> [TASK ITEM]: The records below are to be copied exactly, with their pictures left out.

::::

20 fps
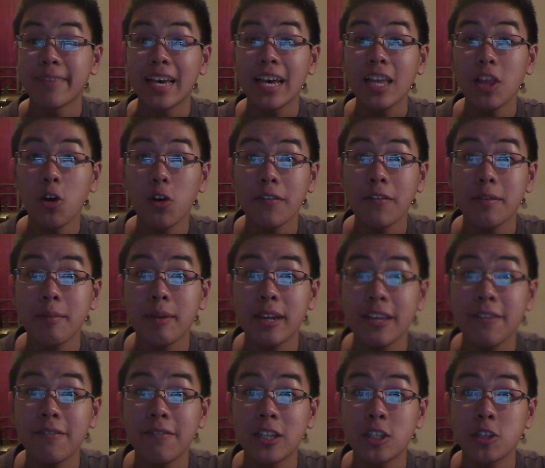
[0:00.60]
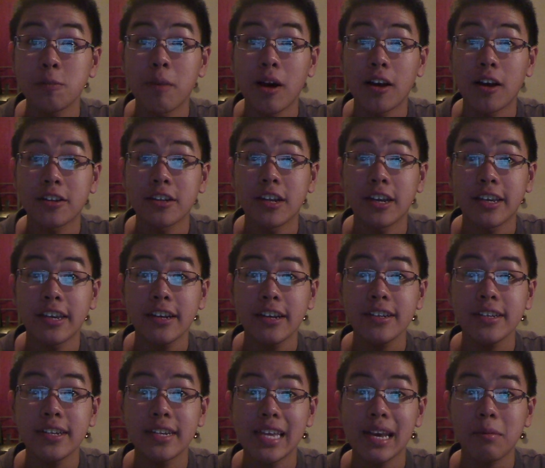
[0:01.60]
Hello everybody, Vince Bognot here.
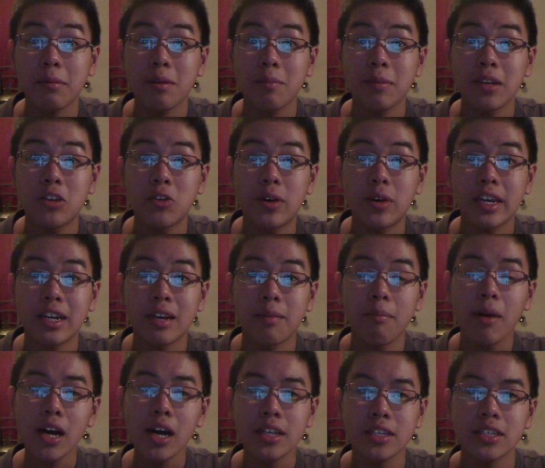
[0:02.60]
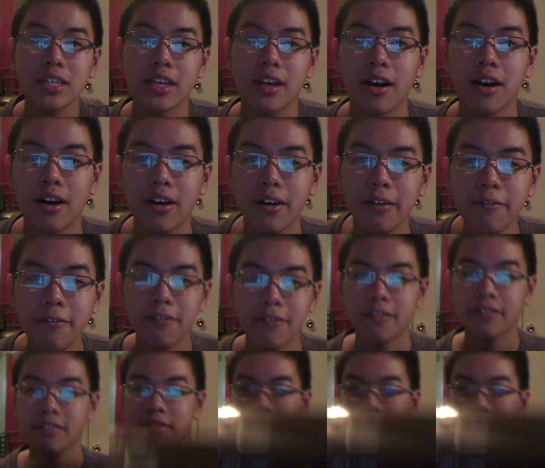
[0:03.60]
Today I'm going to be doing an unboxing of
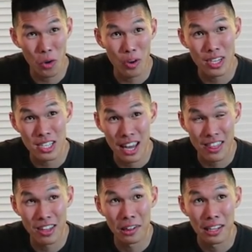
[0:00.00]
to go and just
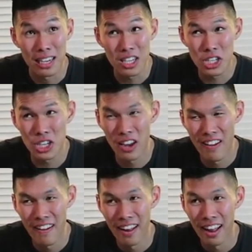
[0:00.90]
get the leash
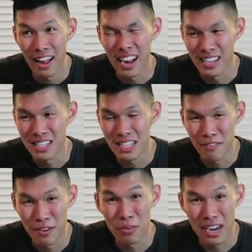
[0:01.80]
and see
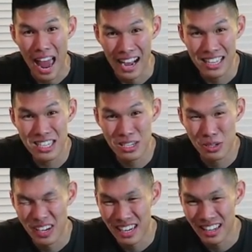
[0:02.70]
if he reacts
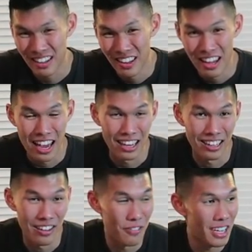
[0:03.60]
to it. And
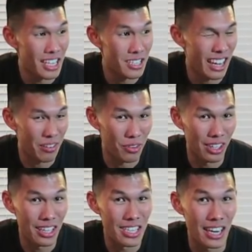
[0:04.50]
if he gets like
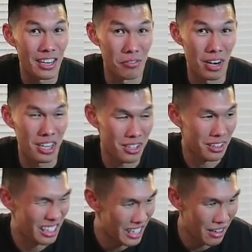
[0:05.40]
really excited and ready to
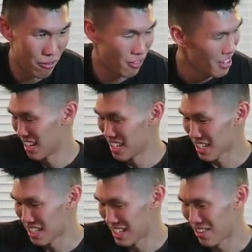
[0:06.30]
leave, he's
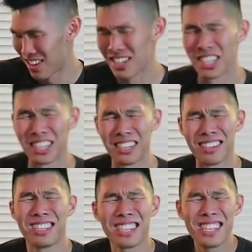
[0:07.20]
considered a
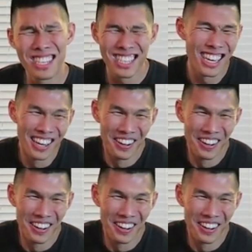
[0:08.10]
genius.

::::

> [YOUR RESPONSE]:
20 fps
[0:00.60]
[0:01.60]
Hello everybody, Vince Bognot here.
[0:02.60]
[0:03.60]
Today I'm going to be doing an unboxing of
[0:00.00]
to go and just
[0:00.90]
get the leash
[0:01.80]
and see
[0:02.70]
if he reacts
[0:03.60]
to it. And
[0:04.50]
if he gets like
[0:05.40]
really excited and ready to
[0:06.30]
leave, he's
[0:07.20]
considered a
[0:08.10]
genius.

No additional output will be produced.